# What the task asks:
Copy every line from the records below that carries the word "frames".

= Beginning of Section =

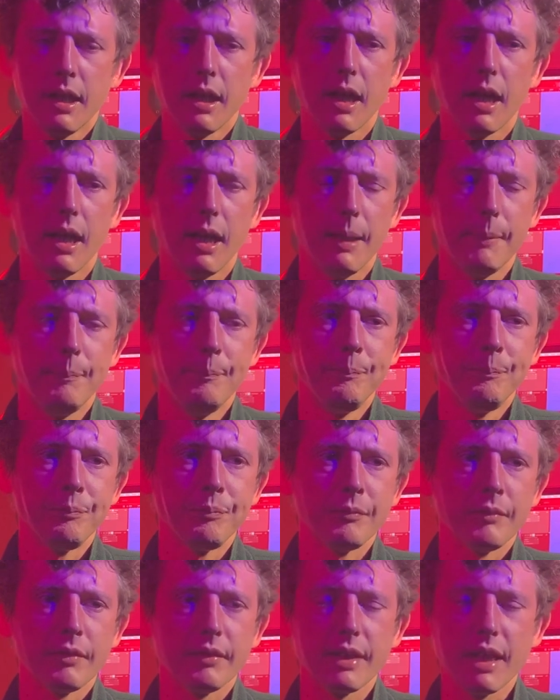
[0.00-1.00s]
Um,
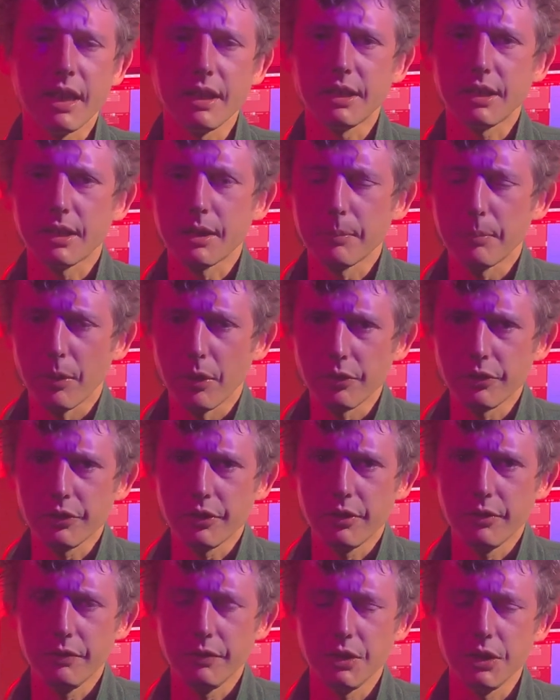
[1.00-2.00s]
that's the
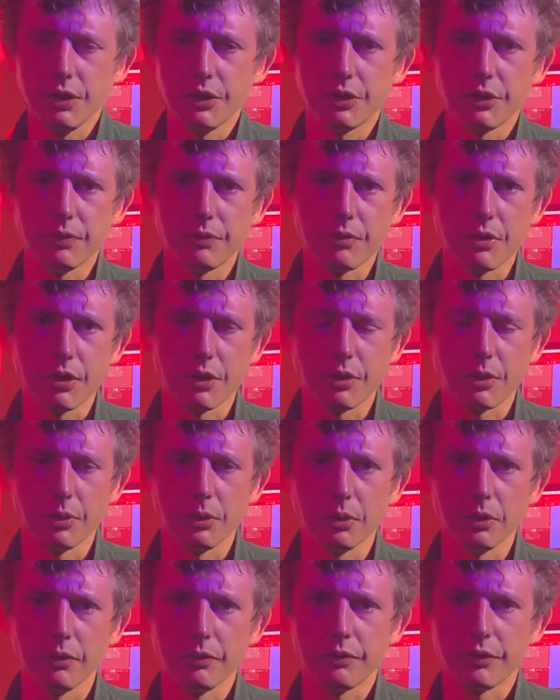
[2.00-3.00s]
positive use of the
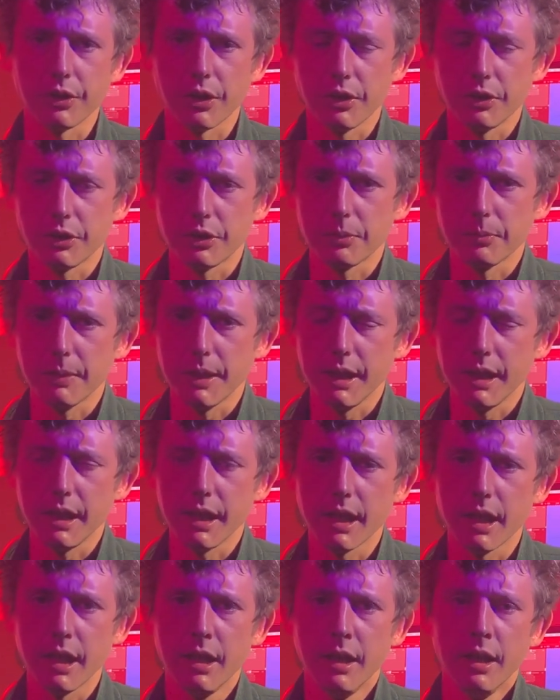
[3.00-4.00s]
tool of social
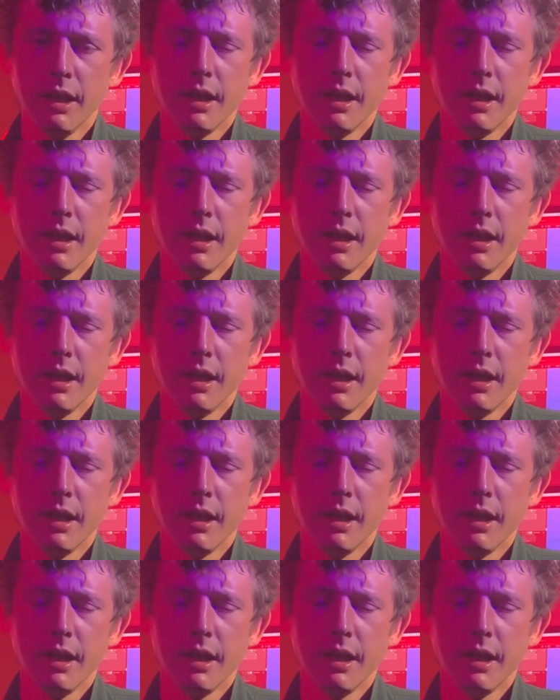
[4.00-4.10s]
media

= End of Section =
= Beginning of Section =

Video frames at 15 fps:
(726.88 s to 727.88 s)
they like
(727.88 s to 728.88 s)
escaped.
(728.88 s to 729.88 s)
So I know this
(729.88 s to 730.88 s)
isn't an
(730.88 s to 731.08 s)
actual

= End of Section =
= Beginning of Section =

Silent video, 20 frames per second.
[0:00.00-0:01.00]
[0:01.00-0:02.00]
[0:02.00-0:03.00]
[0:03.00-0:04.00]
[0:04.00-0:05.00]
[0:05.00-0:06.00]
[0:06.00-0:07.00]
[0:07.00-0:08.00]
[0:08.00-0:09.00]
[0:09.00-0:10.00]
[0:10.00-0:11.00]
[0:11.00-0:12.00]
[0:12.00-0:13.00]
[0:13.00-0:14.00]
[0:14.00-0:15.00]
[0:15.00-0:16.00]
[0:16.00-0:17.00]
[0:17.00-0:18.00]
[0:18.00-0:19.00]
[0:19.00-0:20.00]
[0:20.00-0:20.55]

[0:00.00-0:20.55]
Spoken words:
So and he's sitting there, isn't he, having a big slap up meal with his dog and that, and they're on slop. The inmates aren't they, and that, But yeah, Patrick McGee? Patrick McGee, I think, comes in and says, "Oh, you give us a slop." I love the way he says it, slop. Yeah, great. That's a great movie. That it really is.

= End of Section =

# Exercise answer:
Video frames at 15 fps:
Silent video, 20 frames per second.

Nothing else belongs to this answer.